For your role

Cursor for Data Scientists: Notebooks, Pipelines and Analysis

By Learn Cursor teamUpdated July 28, 2026

Data scientists use Cursor to write and refactor Python, debug pipelines, explain unfamiliar analysis code and scaffold ML experiments. Give it your data schema and conventions via @-context and rules. Keep notebooks reproducible by reviewing the generated code before running it.

On this page

What do data scientists use Cursor for?
What order should a data scientist set this up in?
How do I set up Jupyter notebooks in Cursor?
How do I keep Cursor's data code reproducible?
Does any of this change on a two-person team?

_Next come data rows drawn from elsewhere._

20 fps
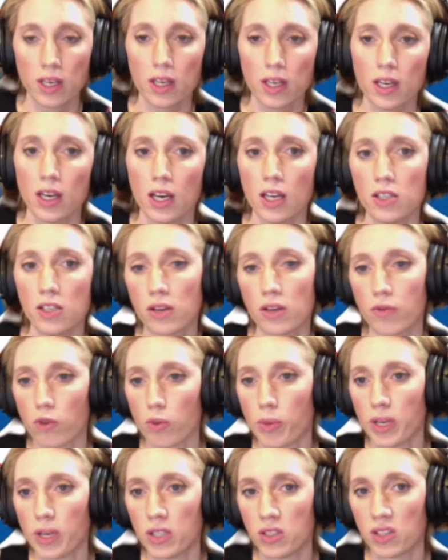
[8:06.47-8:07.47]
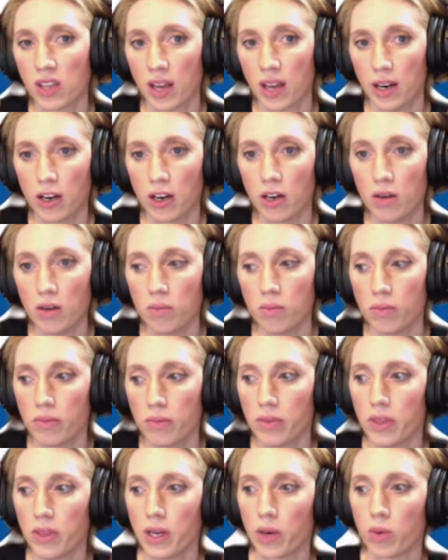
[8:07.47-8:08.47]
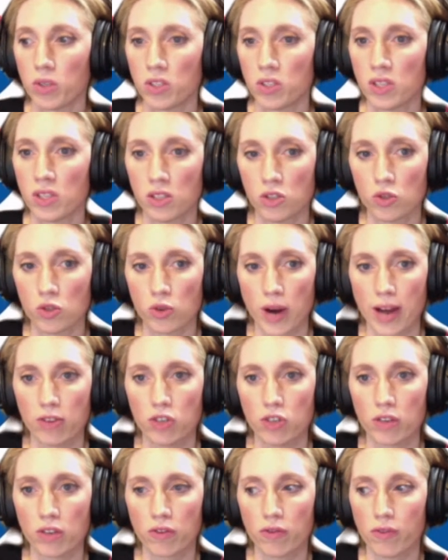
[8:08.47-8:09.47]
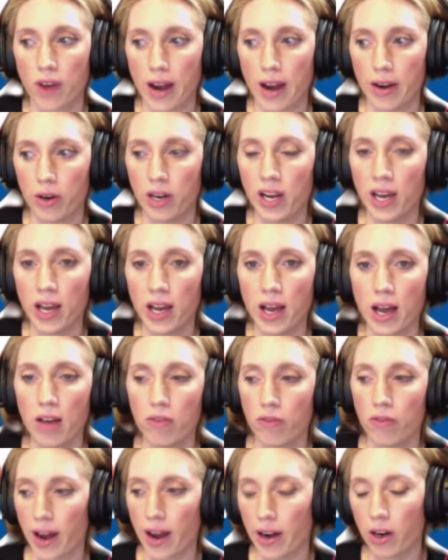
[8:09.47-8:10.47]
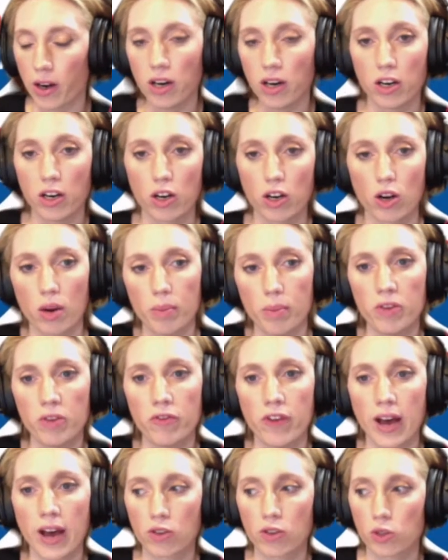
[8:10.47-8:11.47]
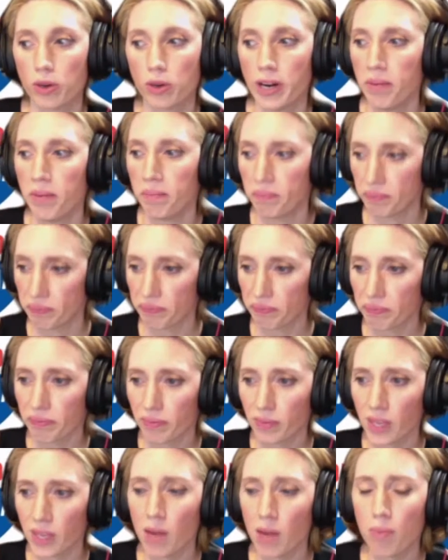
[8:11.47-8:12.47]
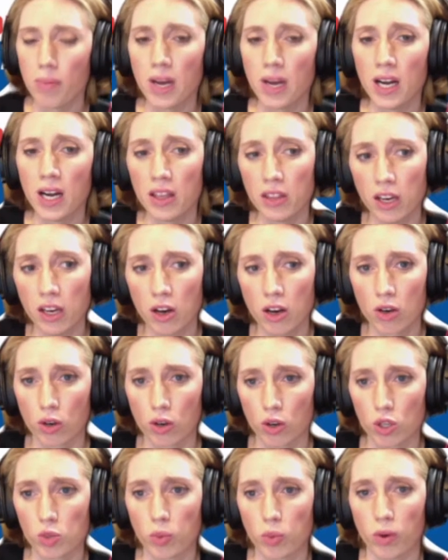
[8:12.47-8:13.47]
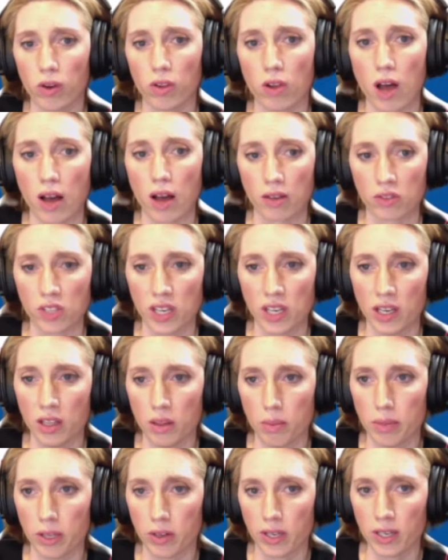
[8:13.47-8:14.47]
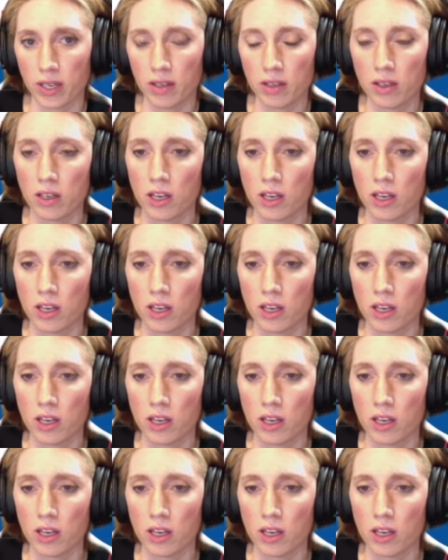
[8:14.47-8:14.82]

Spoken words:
And several months later, there was this tragic fire at a garment factory. Many of the young girls were locked in the building.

What do data scientists use Cursor for?

Writing fresh code is the part people expect, and it's the part that matters least. Cursor will turn a plain-English description into wrangling code and scaffold the boilerplate around an ML experiment, sure. But the reading-and-fixing work earns its keep: making sense of analysis someone else wrote, untangling an ETL or feature pipeline that broke. The full list is below.

Data wrangling from a plain-English description.
Pipelines for ETL and feature work.
Explain & refactor inherited analysis code.
ML scaffolding for training loops, evaluation and plotting.

Generated code is the cheapest kind to check, because you wrote the prompt and you know what you asked for. Inherited analysis is the expensive kind, since you are reconstructing intent from somebody else's variable names, and a wrong reconstruction looks identical to a right one until the number lands in a deck. I'd hand a new user the inherited-notebook case first for that reason, even though generation makes the better demo.

Start with the data science cookbook

Cursor publishes role-specific cookbooks (workflow recipes), and the data science one is the recommended place to start. It covers Jupyter notebook development and connecting to database frameworks: Supabase, Postgres, plus extensions for BigQuery, SQLite and Snowflake inside Cursor.

Cursor has a number of different cookbooks, which are basically workflows for different types of roles.

This exact topic is a hands-on lesson: Reliability Analytics & Self-Serve Tooling — about 29 minutes, free to read.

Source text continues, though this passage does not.